Last night the department declined to shed light on whether it knew that, in 2005, PMS also had at least one contract to supply some 300 7.62mm light-machineguns from the former Yugoslavia to Cattan at the Iraq Defence Ministry. Until mid-2005, Cattan, who used to run a pizza parlour in Poland, was responsible for overseeing the importation of weapons into Iraq. A warrant has been issued for his arrest amid allegations he illegally made millions of dollars in corrupt deals.
...The documents show in February 2005 the machineguns were shipped out of Bosnia-Herzegovina on behalf of PMS, a small company based on an industrial estate in Nottingham, and on to Baghdad. The final intended recipient of the weapons was the 'Republic of Iraq Ministry of Defence, Dr Ziad Cattan, Deputy Secretary General.'
The weapons were transported by rail and air by a little-known Croatian-registered company, Scout, which is run from a fifth-floor flat in Zagreb by Ivan Peranec, a publicity-shy travel agent turned arms dealer with links to former leading figures in the Bosnian army.
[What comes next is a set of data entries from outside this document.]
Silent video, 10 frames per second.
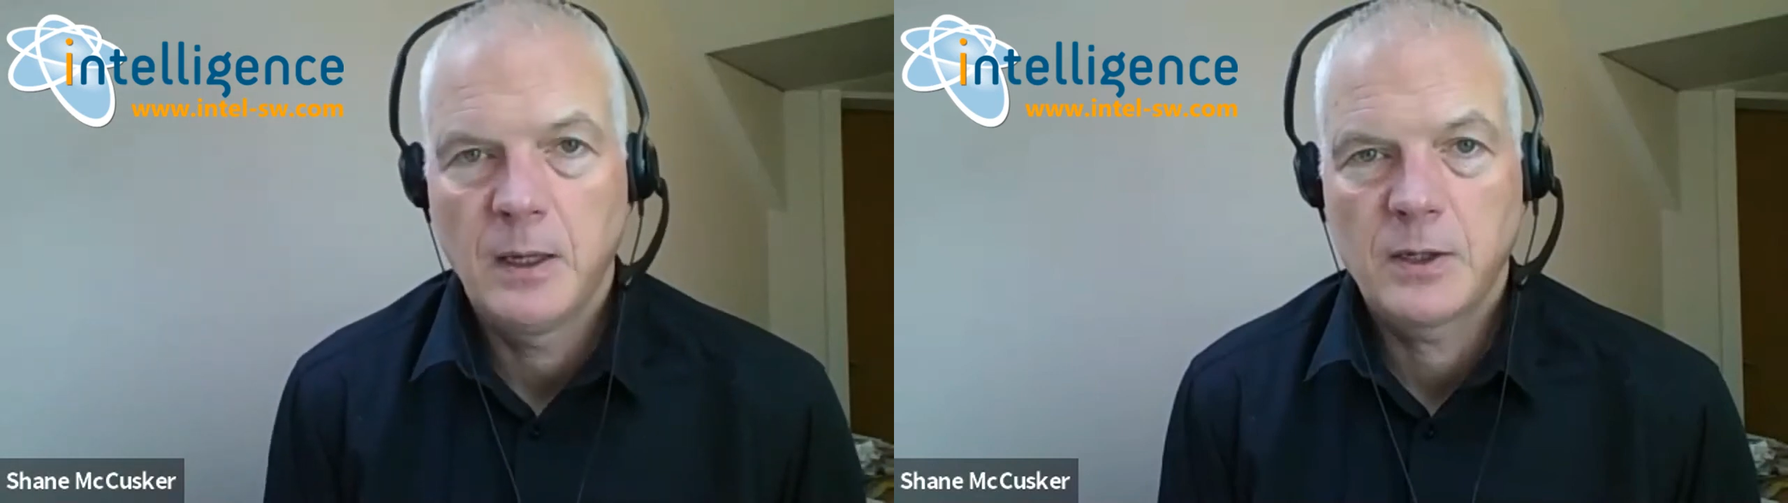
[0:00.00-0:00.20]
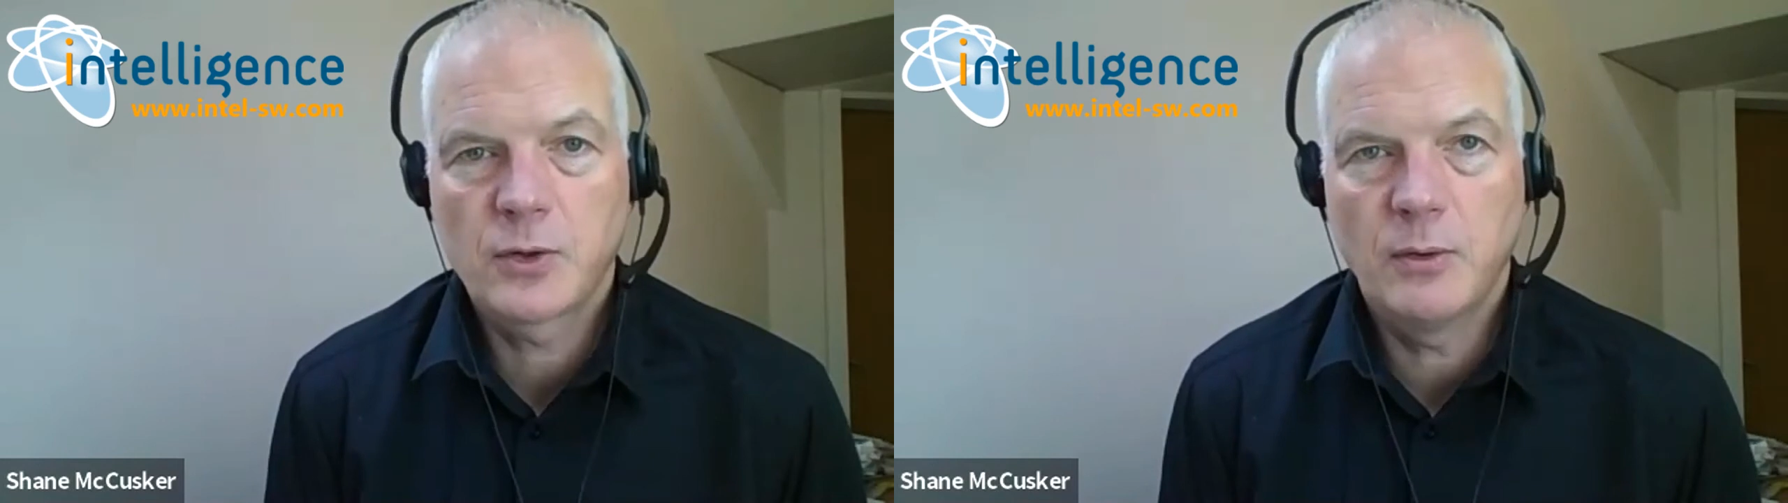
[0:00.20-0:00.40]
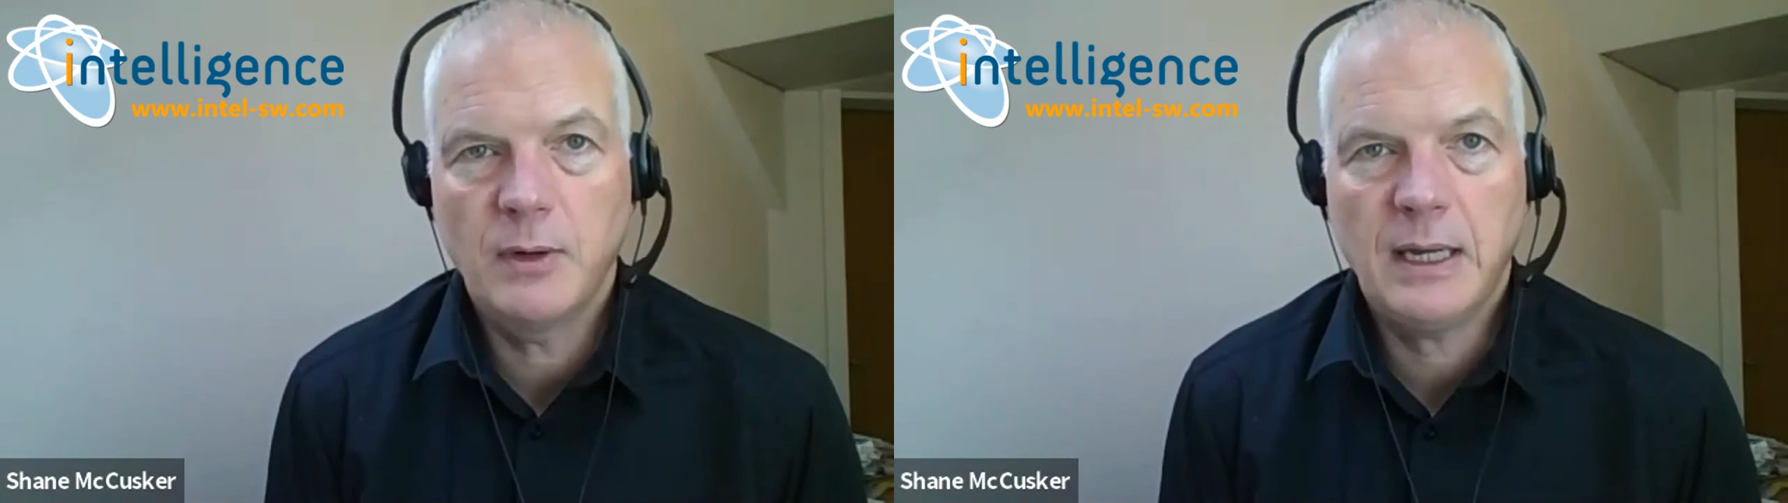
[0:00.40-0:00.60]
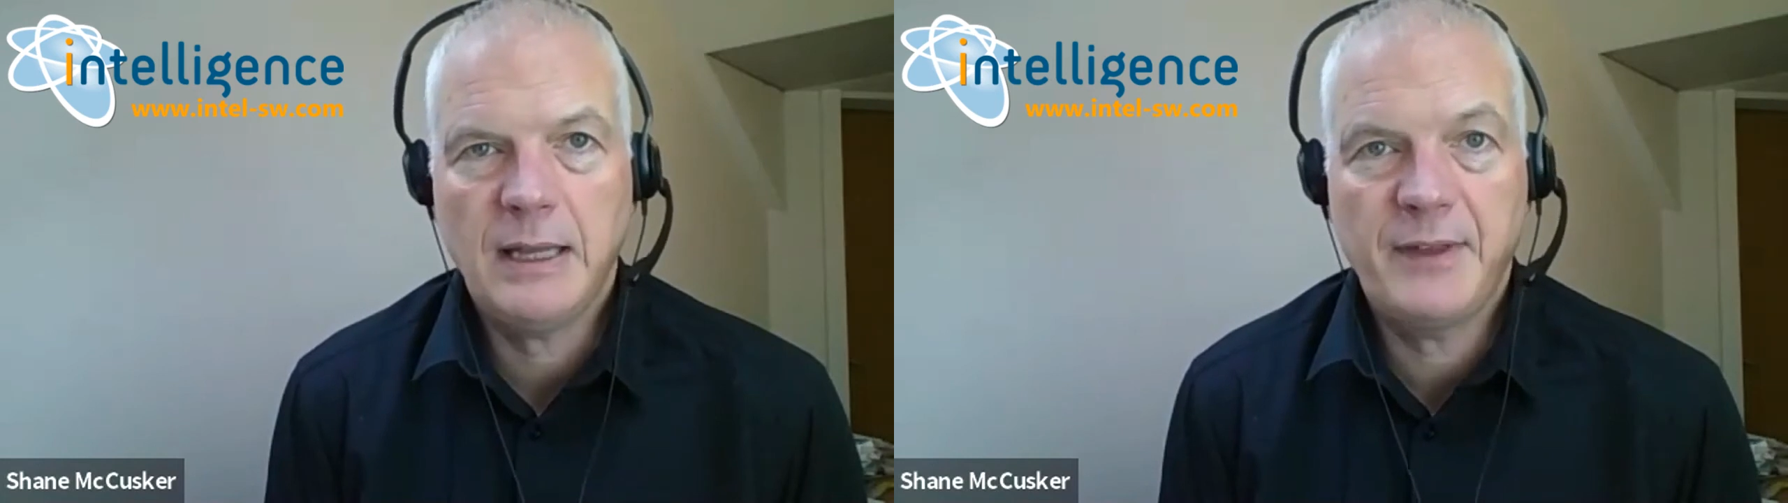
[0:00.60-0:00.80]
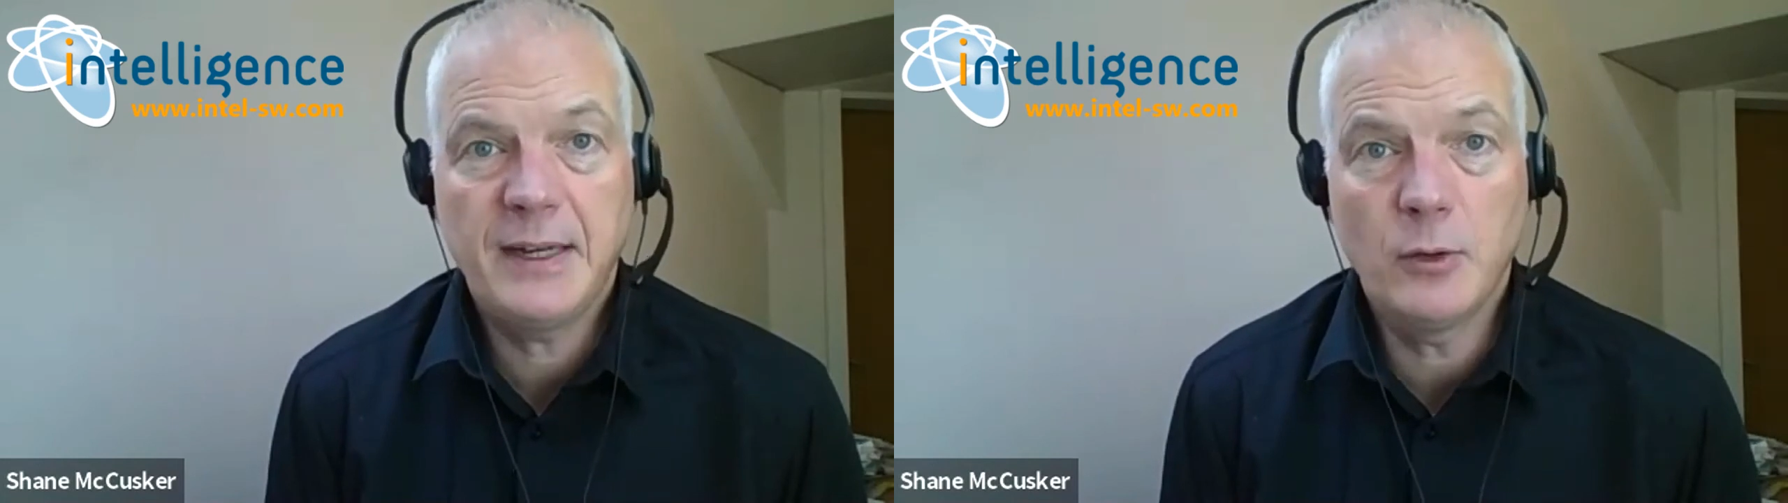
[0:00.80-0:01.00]
so
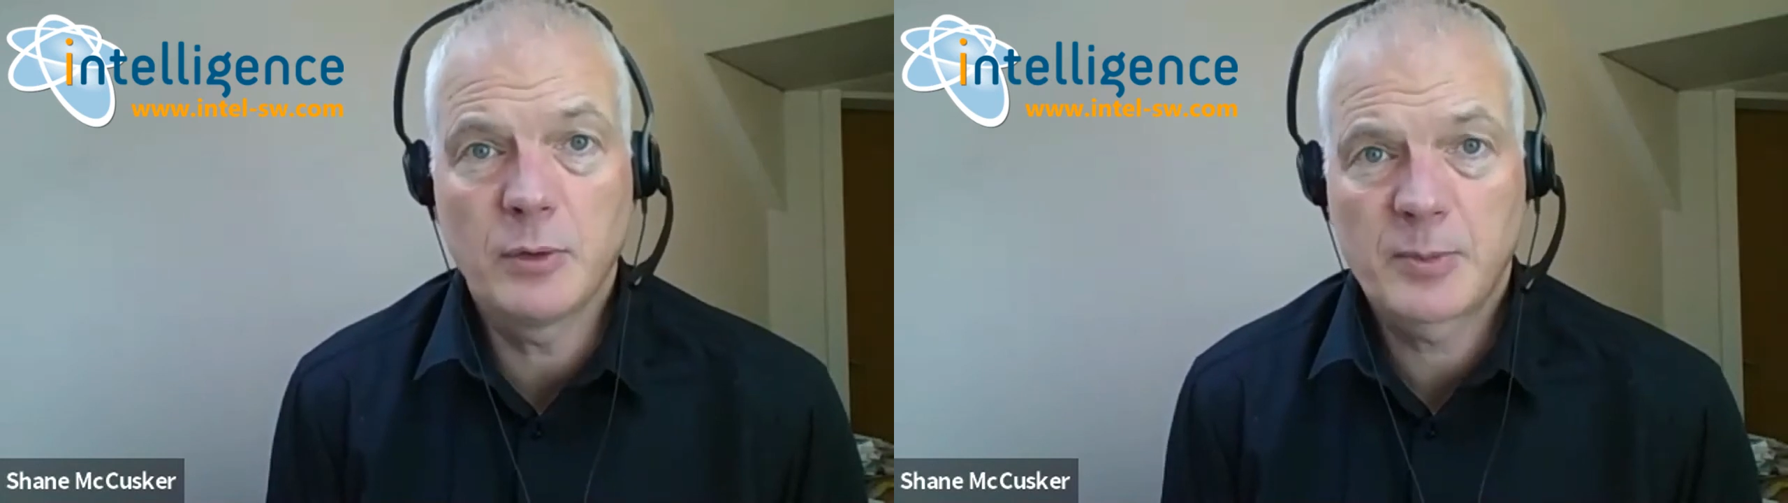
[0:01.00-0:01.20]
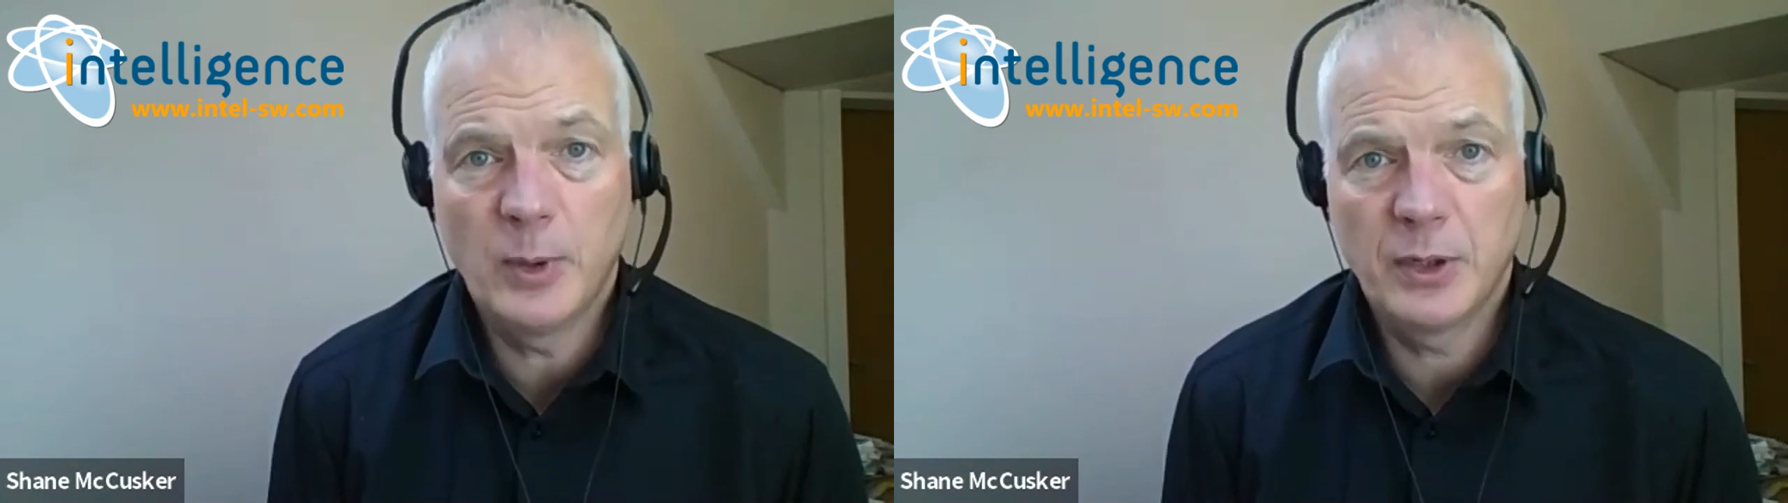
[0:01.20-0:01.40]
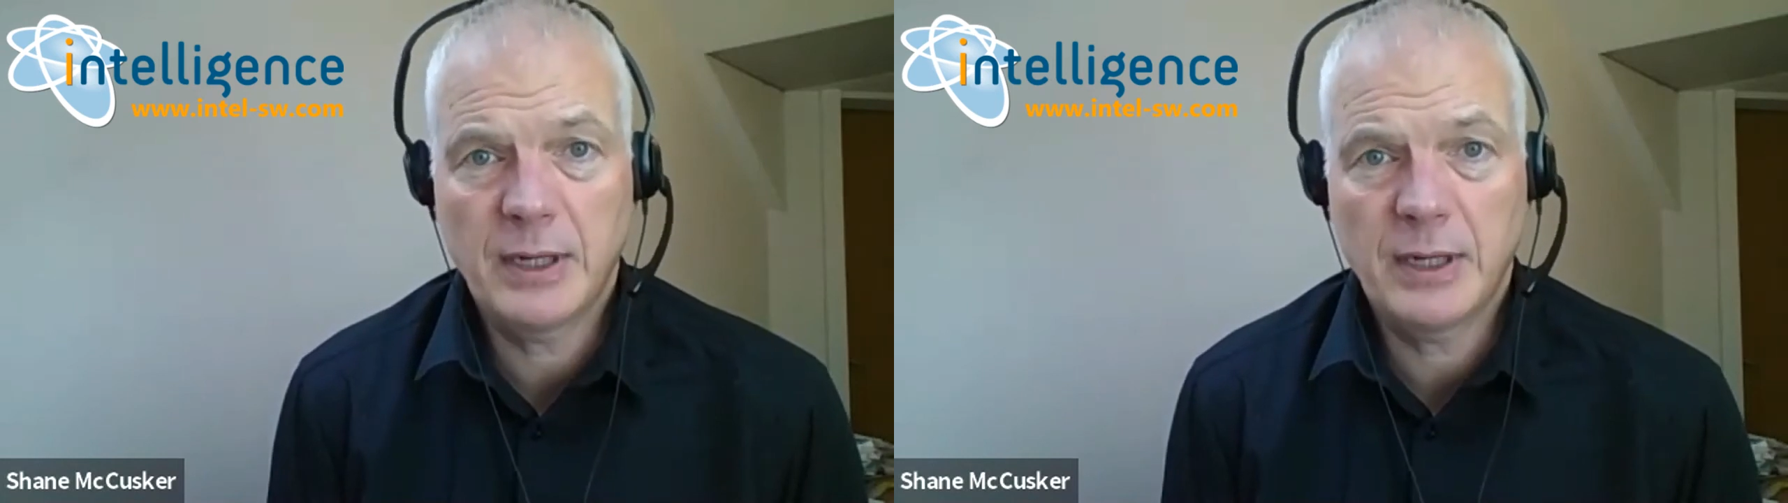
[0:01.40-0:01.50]
if they don't respond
Over the past five years Peranec's company has shipped thousands of weapons to registered arms dealers including the Alabama-based Taos Industries which has a $34m contract from the Pentagon to supply the Iraqi military. [emphasis mine - C]
At this point, anyone who believes the "we were kicking them out of helicopters" crap needs their heads examined. 110,000 AK-47s weigh a total of 473 tonnes. A Blackhawk 'copter has an internal cargo capacity of about 1.2 tonnes. That's a lot of kicking.